──────── Extracted information ────────
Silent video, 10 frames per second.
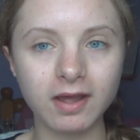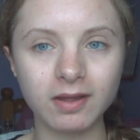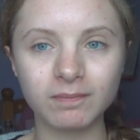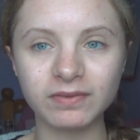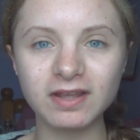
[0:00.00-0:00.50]

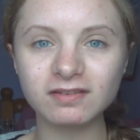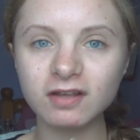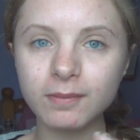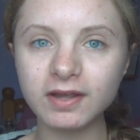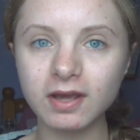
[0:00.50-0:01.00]

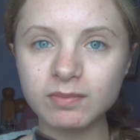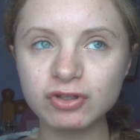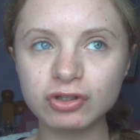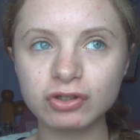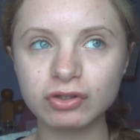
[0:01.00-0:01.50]
It's coming
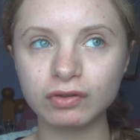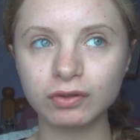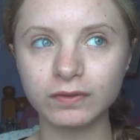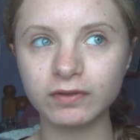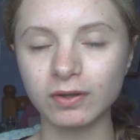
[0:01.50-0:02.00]
up
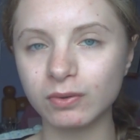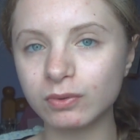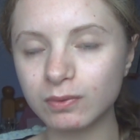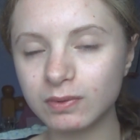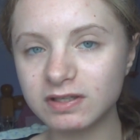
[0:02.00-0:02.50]
to sort of the
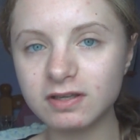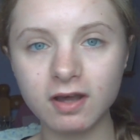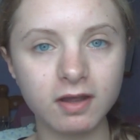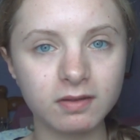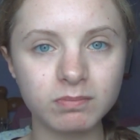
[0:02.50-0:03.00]
awkward
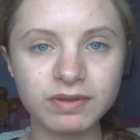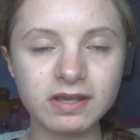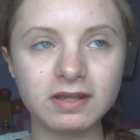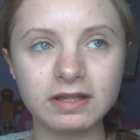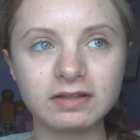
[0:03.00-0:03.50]
time
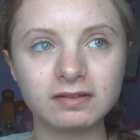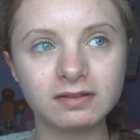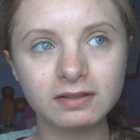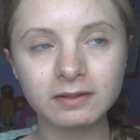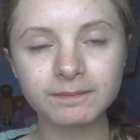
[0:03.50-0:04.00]

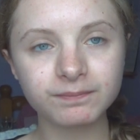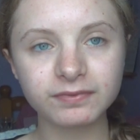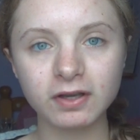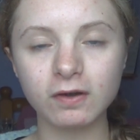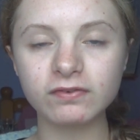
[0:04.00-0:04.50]
because
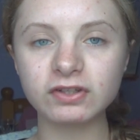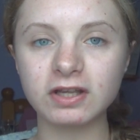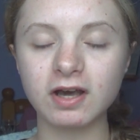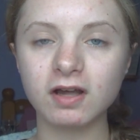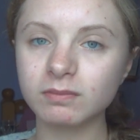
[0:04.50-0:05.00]

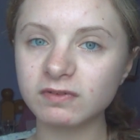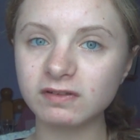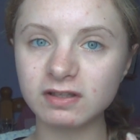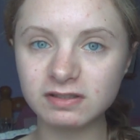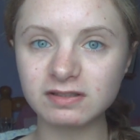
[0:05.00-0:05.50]
obviously I'm
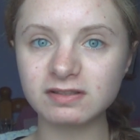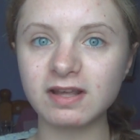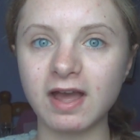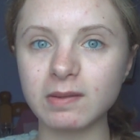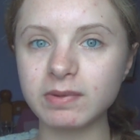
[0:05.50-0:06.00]
starting
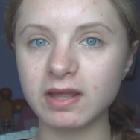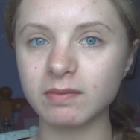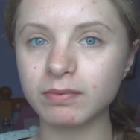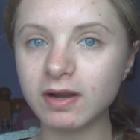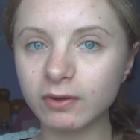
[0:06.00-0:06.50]
to get a
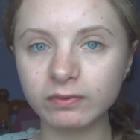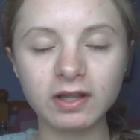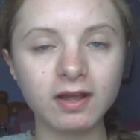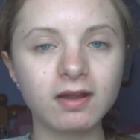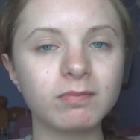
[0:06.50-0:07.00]
bit
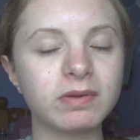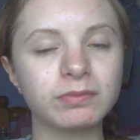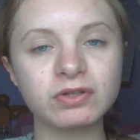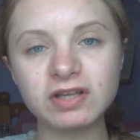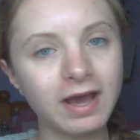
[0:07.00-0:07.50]
browner, a
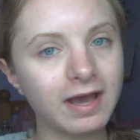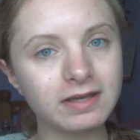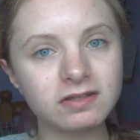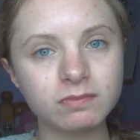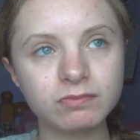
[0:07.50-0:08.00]
bit more
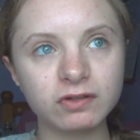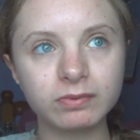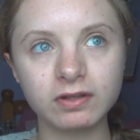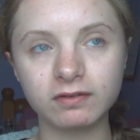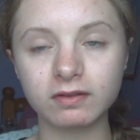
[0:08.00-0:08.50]
tanned
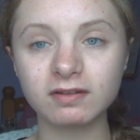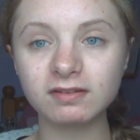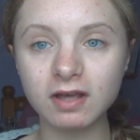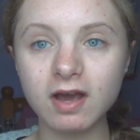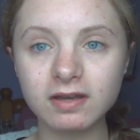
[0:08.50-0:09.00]
just because of the
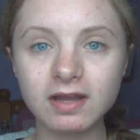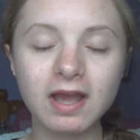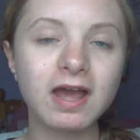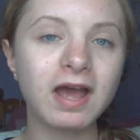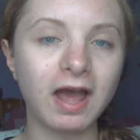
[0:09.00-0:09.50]

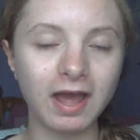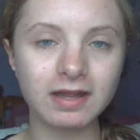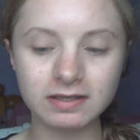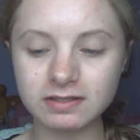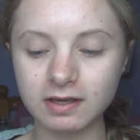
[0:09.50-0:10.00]
sun,
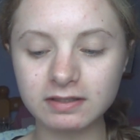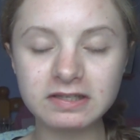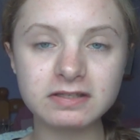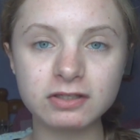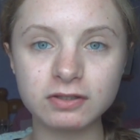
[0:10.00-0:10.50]
and I
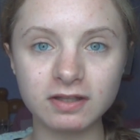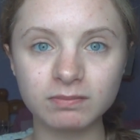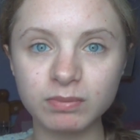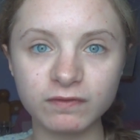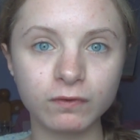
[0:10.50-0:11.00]
need to do
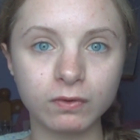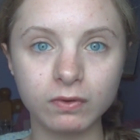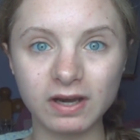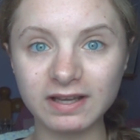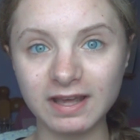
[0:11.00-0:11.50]
this
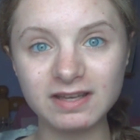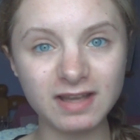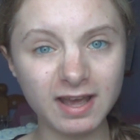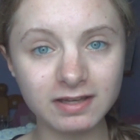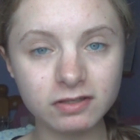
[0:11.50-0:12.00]
before I
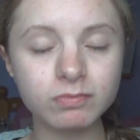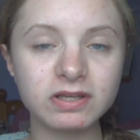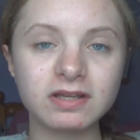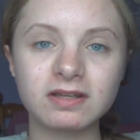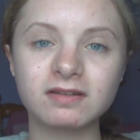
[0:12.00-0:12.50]
get tanned
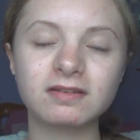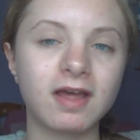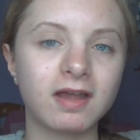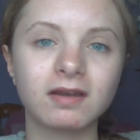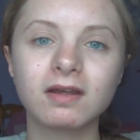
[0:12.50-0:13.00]
because
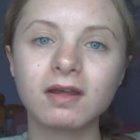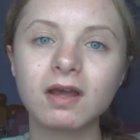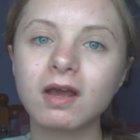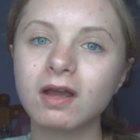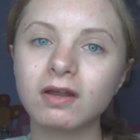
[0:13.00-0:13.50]
then,
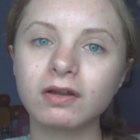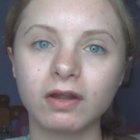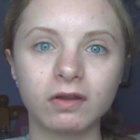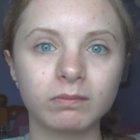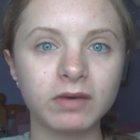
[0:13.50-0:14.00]

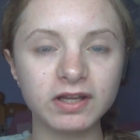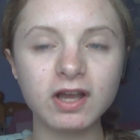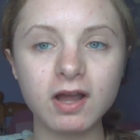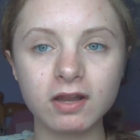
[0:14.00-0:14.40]
you know, my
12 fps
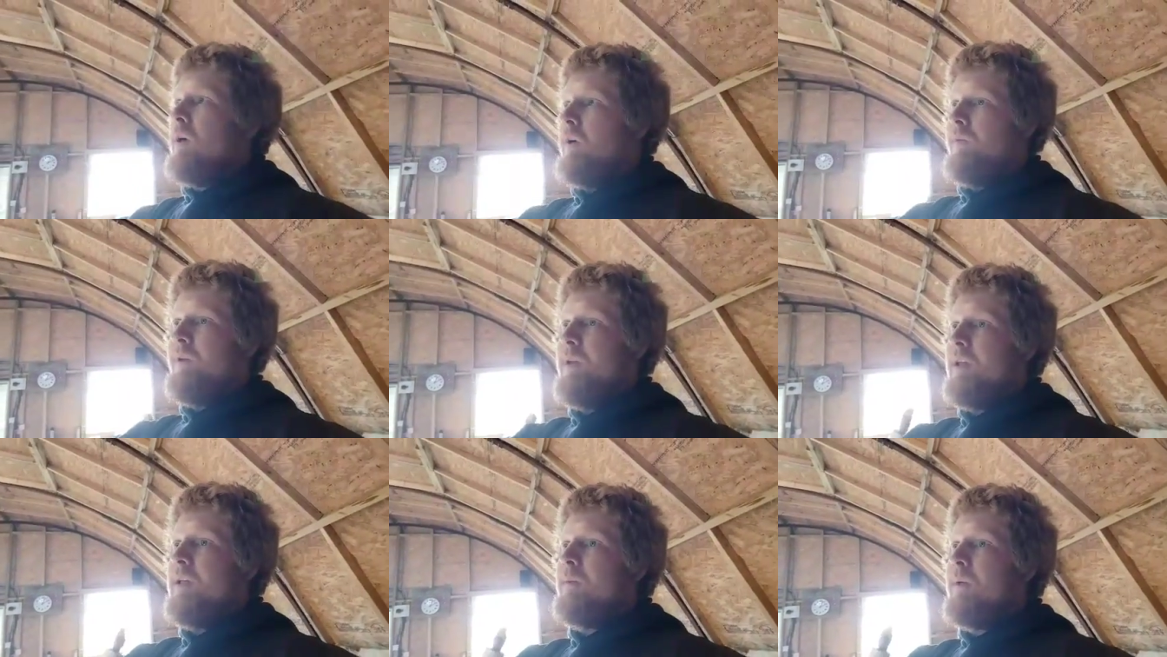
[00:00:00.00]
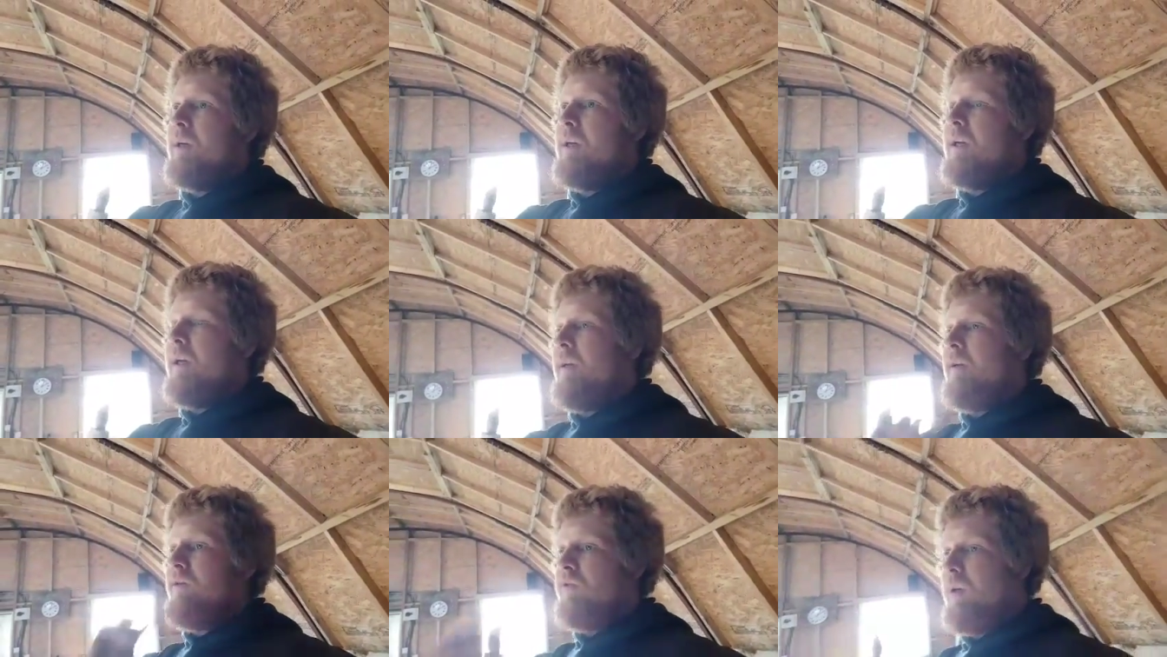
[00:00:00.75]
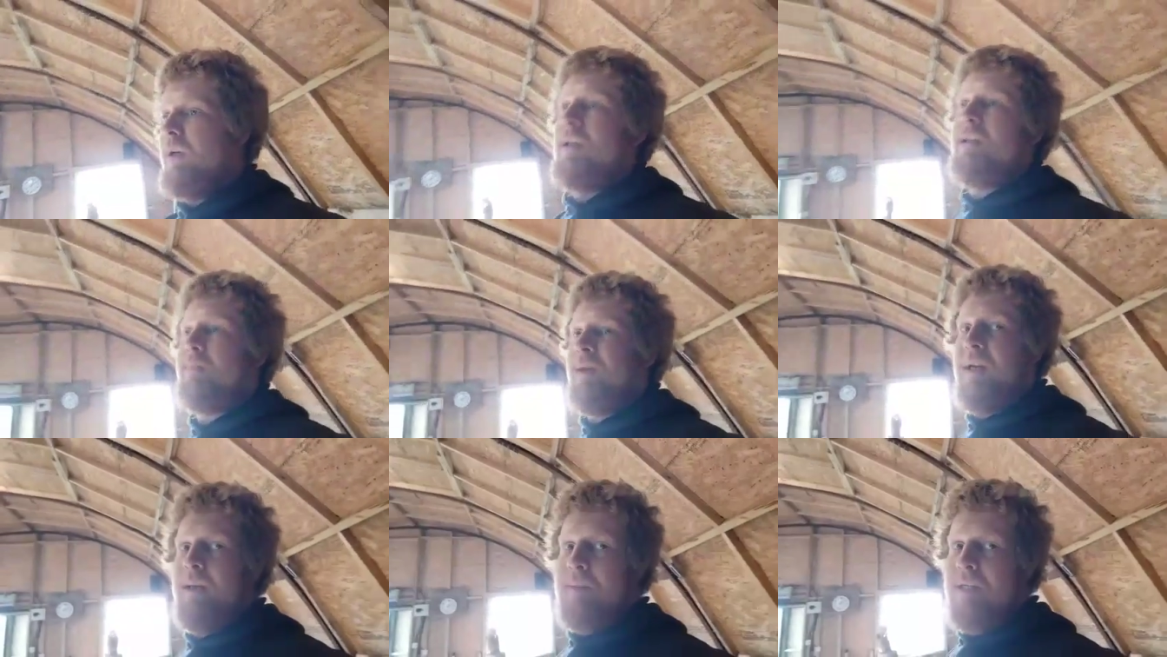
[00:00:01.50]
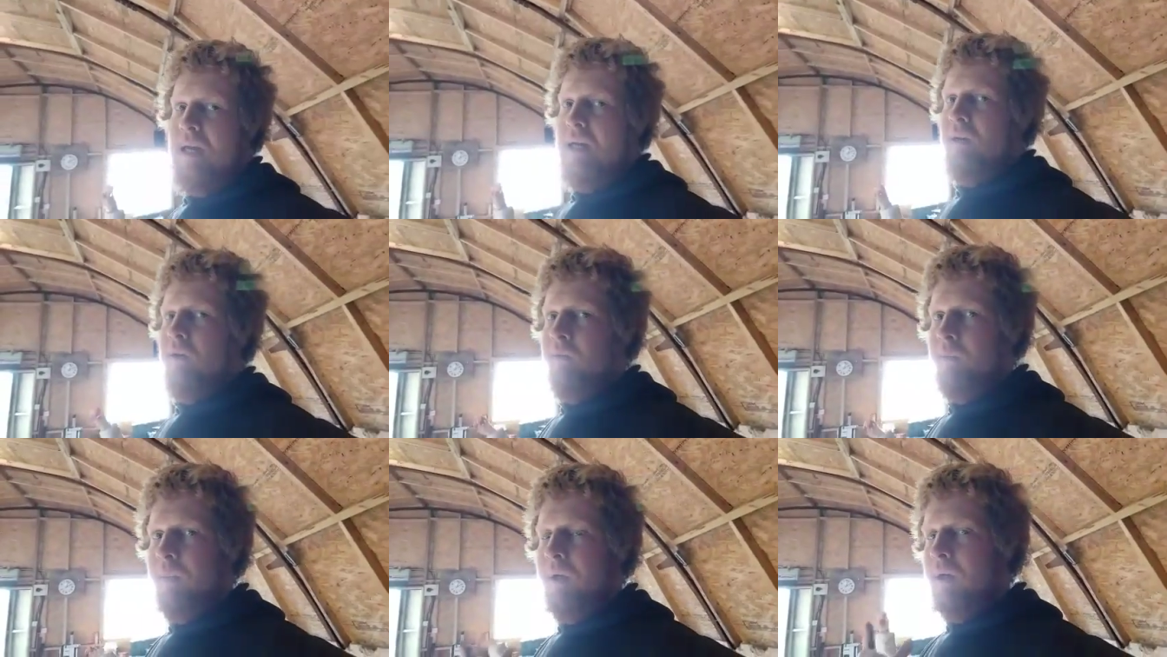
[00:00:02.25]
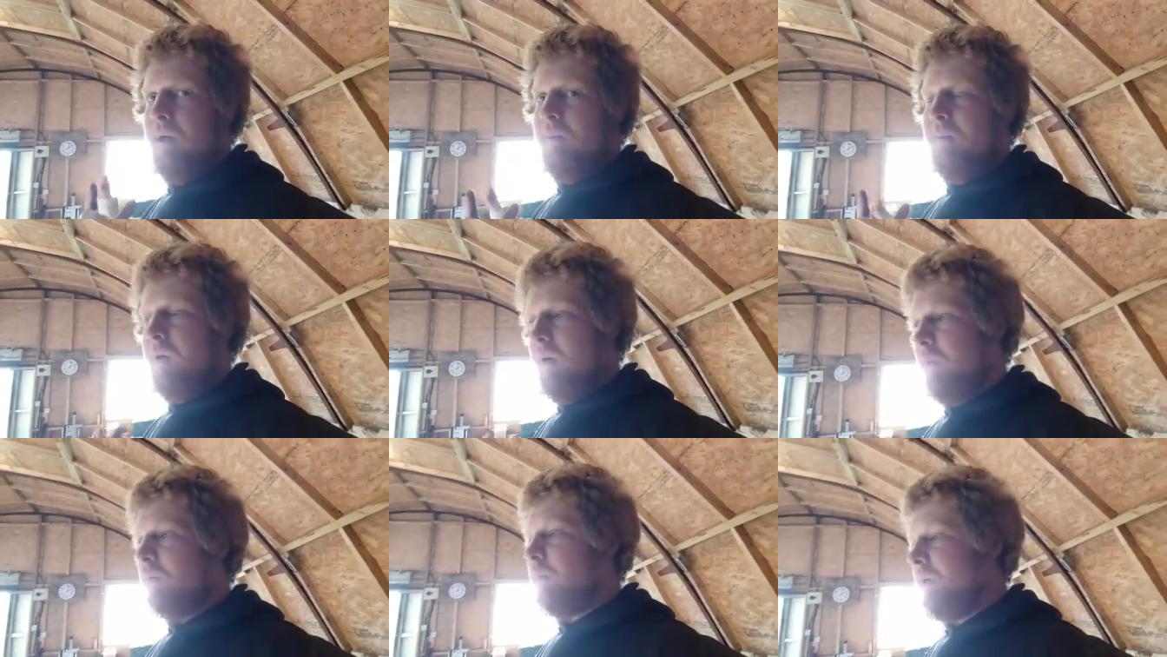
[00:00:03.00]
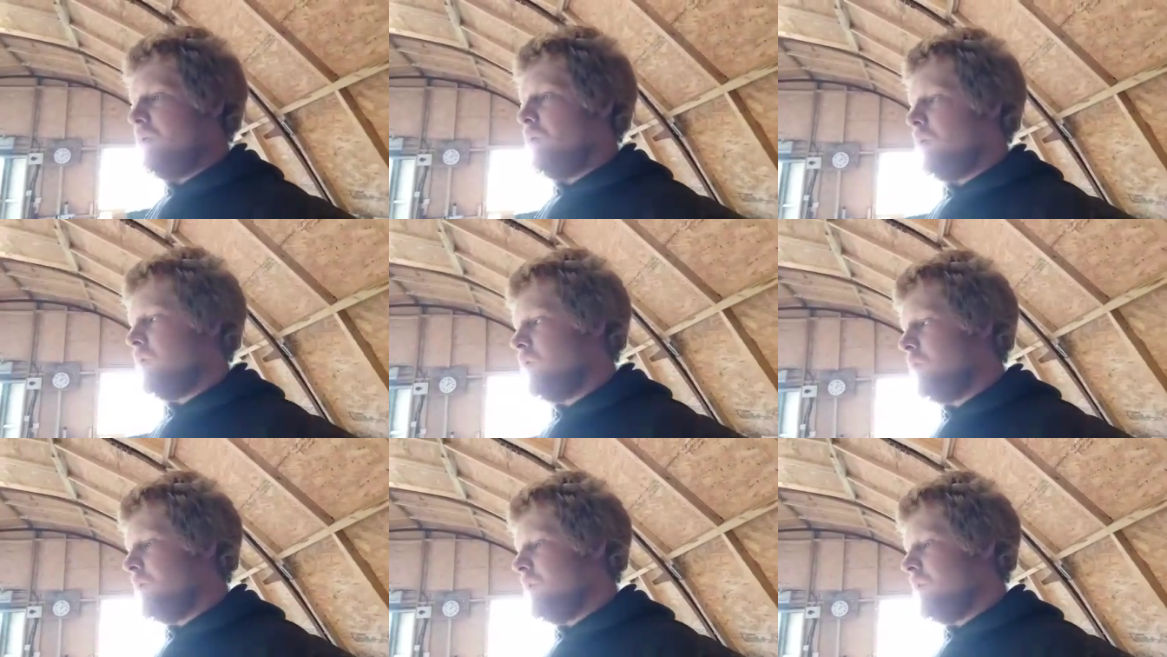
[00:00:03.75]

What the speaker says: hopefully, one day try and lease my neighbour's land off him. I will be talking to him in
────────
§ What is needed
Print every entry above verbatim but drop the images.

§ Answer for this exercise
Silent video, 10 frames per second.
[0:00.00-0:00.50]

[0:00.50-0:01.00]

[0:01.00-0:01.50]
It's coming
[0:01.50-0:02.00]
up
[0:02.00-0:02.50]
to sort of the
[0:02.50-0:03.00]
awkward
[0:03.00-0:03.50]
time
[0:03.50-0:04.00]

[0:04.00-0:04.50]
because
[0:04.50-0:05.00]

[0:05.00-0:05.50]
obviously I'm
[0:05.50-0:06.00]
starting
[0:06.00-0:06.50]
to get a
[0:06.50-0:07.00]
bit
[0:07.00-0:07.50]
browner, a
[0:07.50-0:08.00]
bit more
[0:08.00-0:08.50]
tanned
[0:08.50-0:09.00]
just because of the
[0:09.00-0:09.50]

[0:09.50-0:10.00]
sun,
[0:10.00-0:10.50]
and I
[0:10.50-0:11.00]
need to do
[0:11.00-0:11.50]
this
[0:11.50-0:12.00]
before I
[0:12.00-0:12.50]
get tanned
[0:12.50-0:13.00]
because
[0:13.00-0:13.50]
then,
[0:13.50-0:14.00]

[0:14.00-0:14.40]
you know, my
12 fps
[00:00:00.00]
[00:00:00.75]
[00:00:01.50]
[00:00:02.25]
[00:00:03.00]
[00:00:03.75]

What the speaker says: hopefully, one day try and lease my neighbour's land off him. I will be talking to him in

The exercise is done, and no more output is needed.